RANGOON, Birmanie - La junte au pouvoir en Birmanie a rendu publiques jeudi de nouvelles lois qui, non seulement interdisent à l'opposante Aung San Suu Kyi de voter ou de se présenter aux élections prévues dans le courant de l'année, mais en plus invalident officiellement la victoire écrasante de sa Ligue nationale pour la démocratie (LND) aux législatives de 1990.

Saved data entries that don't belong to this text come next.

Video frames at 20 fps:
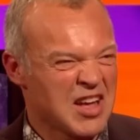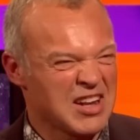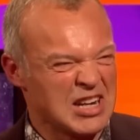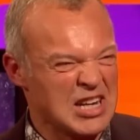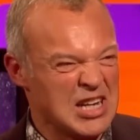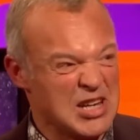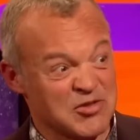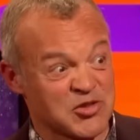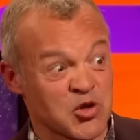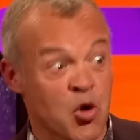
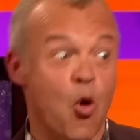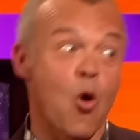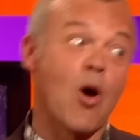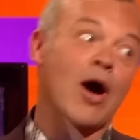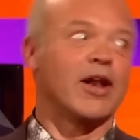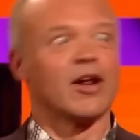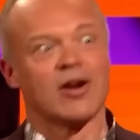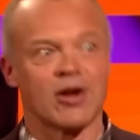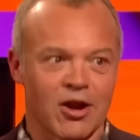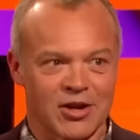It's quite
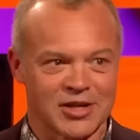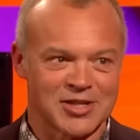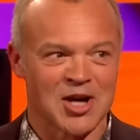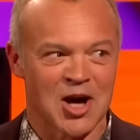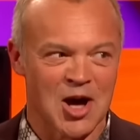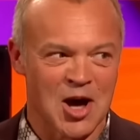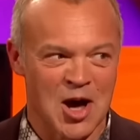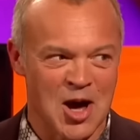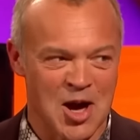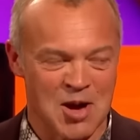a lot of
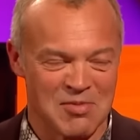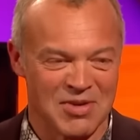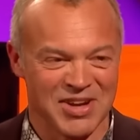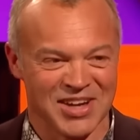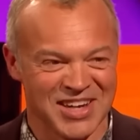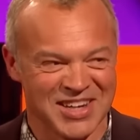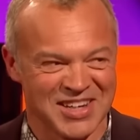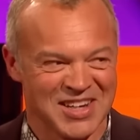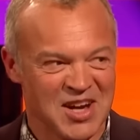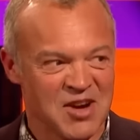time
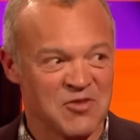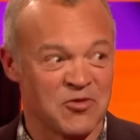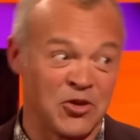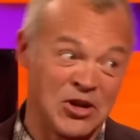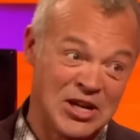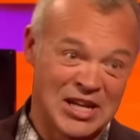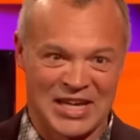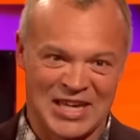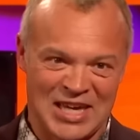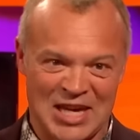for
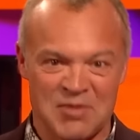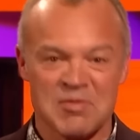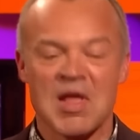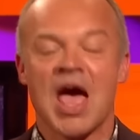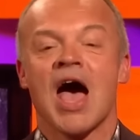Nikki.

La lauréate du prix Nobel de la paix 1991 a dénoncé le caractère "répressif" et "injuste" de ces nouveaux textes mais "appelle le peuple et les forces démocratique à agir de façon unanime contre des lois aussi injustes", selon le porte-parole de la LND, Nyan Win, qui lui a rendu visite chez elle à Rangoon, où elle assignée à résidence jusqu'en novembre. A 64 ans, la dissidente a passé 14 des 20 dernières années en prison ou détenue à domicile.
Les militaires au pouvoir n'ont pas encore fixé la date exacte des élections législatives, qui seront les premières depuis celles de 1990 dont ils ont confisqué les résultats, mais ils multiplient les obstacles pour l'opposition et surtout pour sa dirigeante.

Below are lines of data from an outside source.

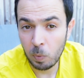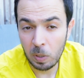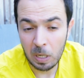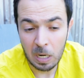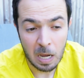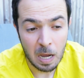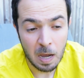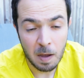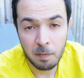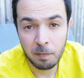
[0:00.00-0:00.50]
will
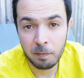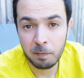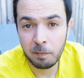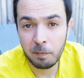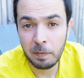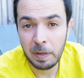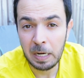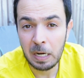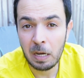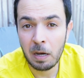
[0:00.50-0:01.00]
have
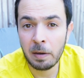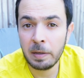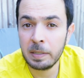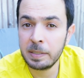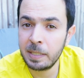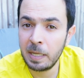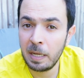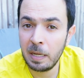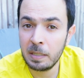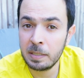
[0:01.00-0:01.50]
very high
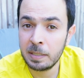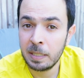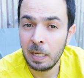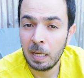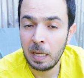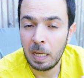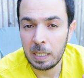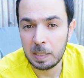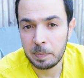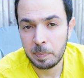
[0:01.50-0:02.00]
sales,
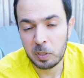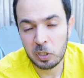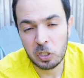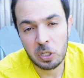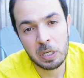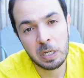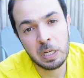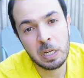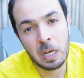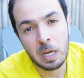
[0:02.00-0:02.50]

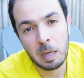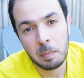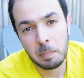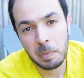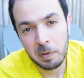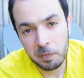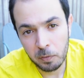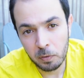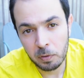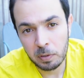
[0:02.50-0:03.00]
especially
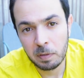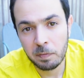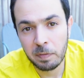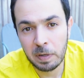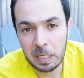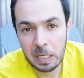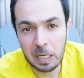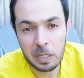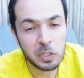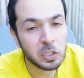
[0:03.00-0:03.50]
before the
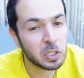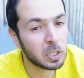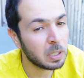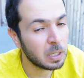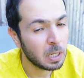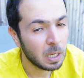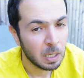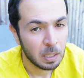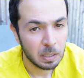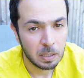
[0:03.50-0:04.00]

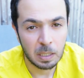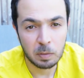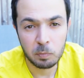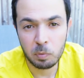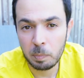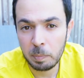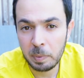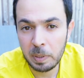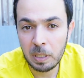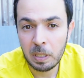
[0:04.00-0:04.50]
vacation. That
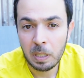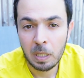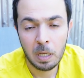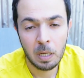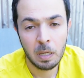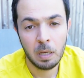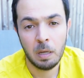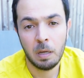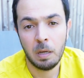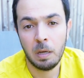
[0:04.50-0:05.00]
will be
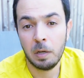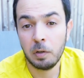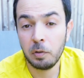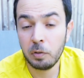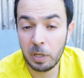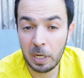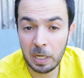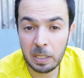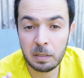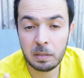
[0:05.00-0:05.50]
a
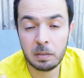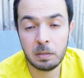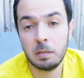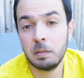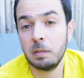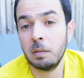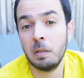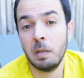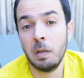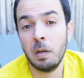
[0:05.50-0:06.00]
great
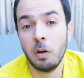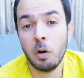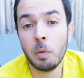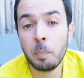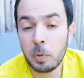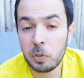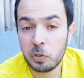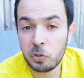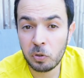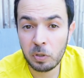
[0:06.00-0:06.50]
uh,
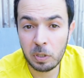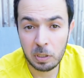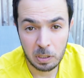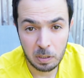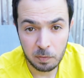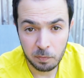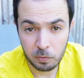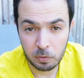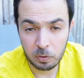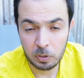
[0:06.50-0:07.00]

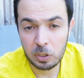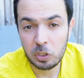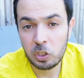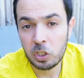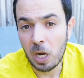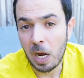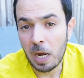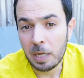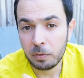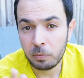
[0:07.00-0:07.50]
opportunity for
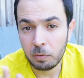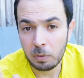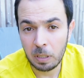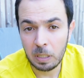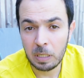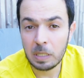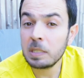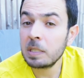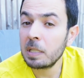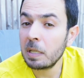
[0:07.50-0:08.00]
DJI to
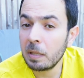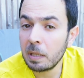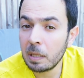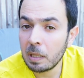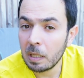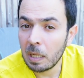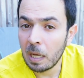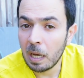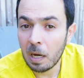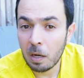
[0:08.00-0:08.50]
release it
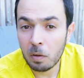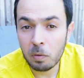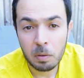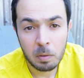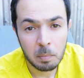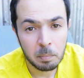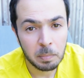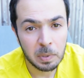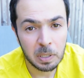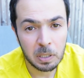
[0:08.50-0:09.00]
now
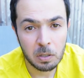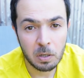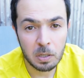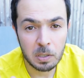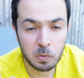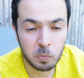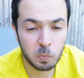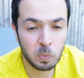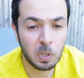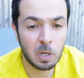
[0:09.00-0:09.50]

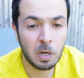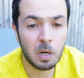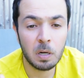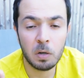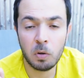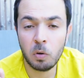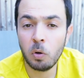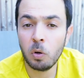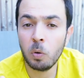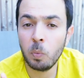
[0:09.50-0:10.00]
because we are
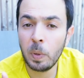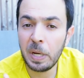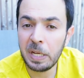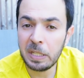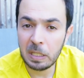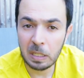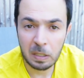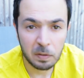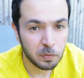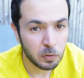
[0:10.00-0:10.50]
all
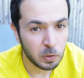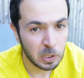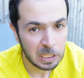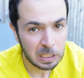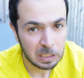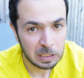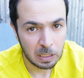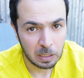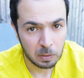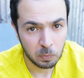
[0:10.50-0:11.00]
waiting for
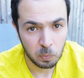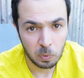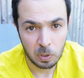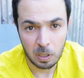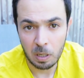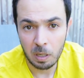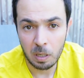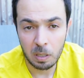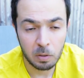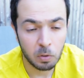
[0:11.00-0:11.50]
it and we
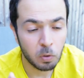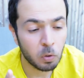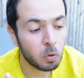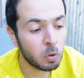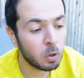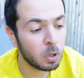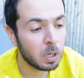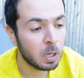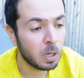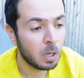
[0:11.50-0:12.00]
are
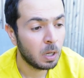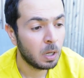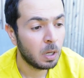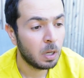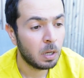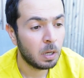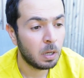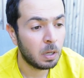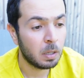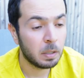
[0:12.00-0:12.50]
all
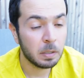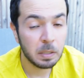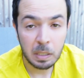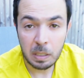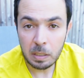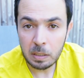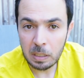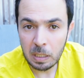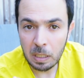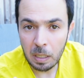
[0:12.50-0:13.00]
uh,
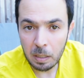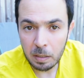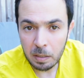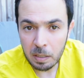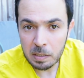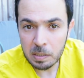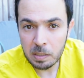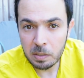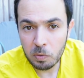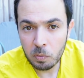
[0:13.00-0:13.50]
needing
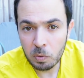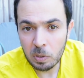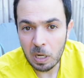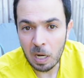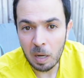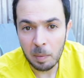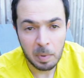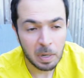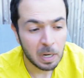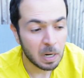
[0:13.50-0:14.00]
this new
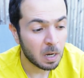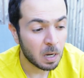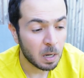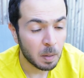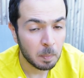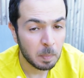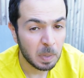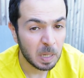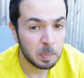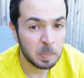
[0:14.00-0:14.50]
camera
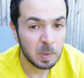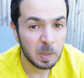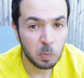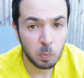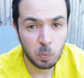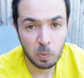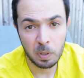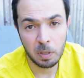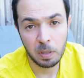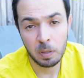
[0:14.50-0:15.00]
maybe
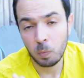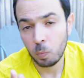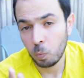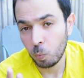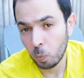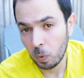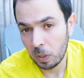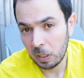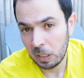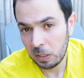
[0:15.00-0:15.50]
with
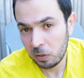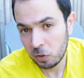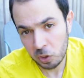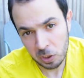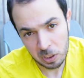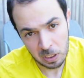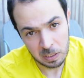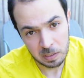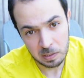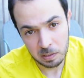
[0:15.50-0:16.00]
one inch
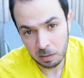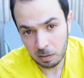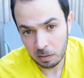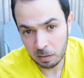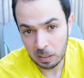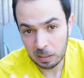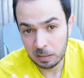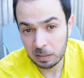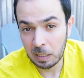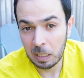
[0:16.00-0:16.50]
sensor
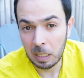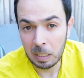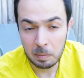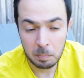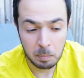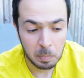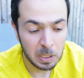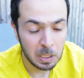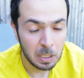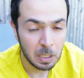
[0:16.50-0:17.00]
that
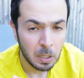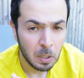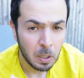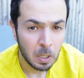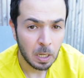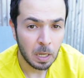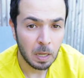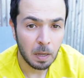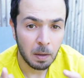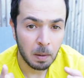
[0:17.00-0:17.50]
can be
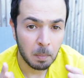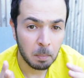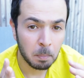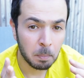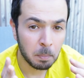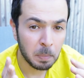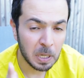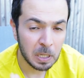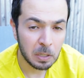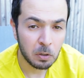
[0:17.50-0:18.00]
a
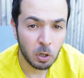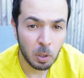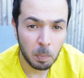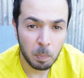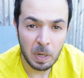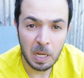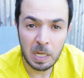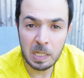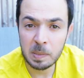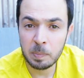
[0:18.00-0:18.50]
big
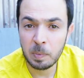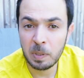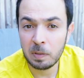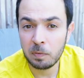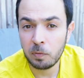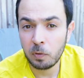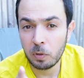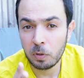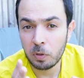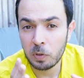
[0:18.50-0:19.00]
replacement
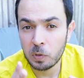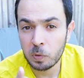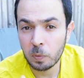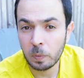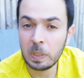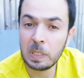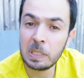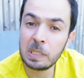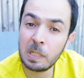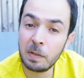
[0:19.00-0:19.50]
for the
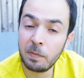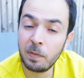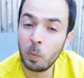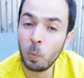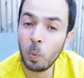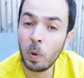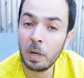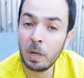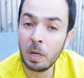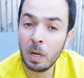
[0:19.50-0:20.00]
Sony
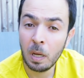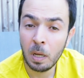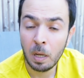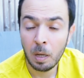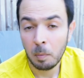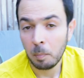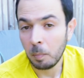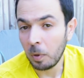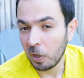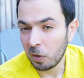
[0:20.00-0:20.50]
ZV-1
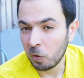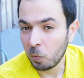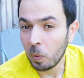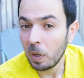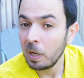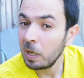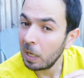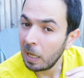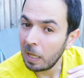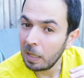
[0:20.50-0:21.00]
Mark
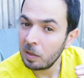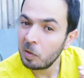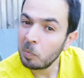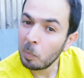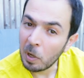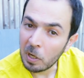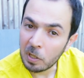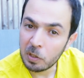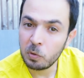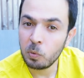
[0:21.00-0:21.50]
1 and
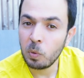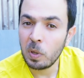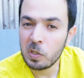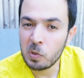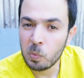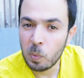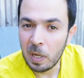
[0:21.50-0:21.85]
Mark 2 as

Cinq lois, dont quatre ont été rendues publiques, sont entrées en vigueur depuis lundi. Jeudi, la junte a publié des textes invalidant les résultats des législatives de 1990, dont l'opposition réclamait la reconnaissance, et interdisant à quiconque a été condamné -comme Aung San Suu Kyi l'a été pour la première fois en août dernier-de voter ou de se présenter aux élections au Parlement.
Le régime a par ailleurs annoncé la création d'une commission électorale qui sera dirigée par un ancien militaire haut gradé.